Work to be completed:
For every line in the material, set down an identical one.

[Information supplied Boundary: Start]

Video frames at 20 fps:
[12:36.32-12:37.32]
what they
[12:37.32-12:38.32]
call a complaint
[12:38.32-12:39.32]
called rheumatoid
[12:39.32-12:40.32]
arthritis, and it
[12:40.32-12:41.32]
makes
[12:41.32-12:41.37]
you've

[Information supplied Boundary: End]

Solved problem:
Video frames at 20 fps:
[12:36.32-12:37.32]
what they
[12:37.32-12:38.32]
call a complaint
[12:38.32-12:39.32]
called rheumatoid
[12:39.32-12:40.32]
arthritis, and it
[12:40.32-12:41.32]
makes
[12:41.32-12:41.37]
you've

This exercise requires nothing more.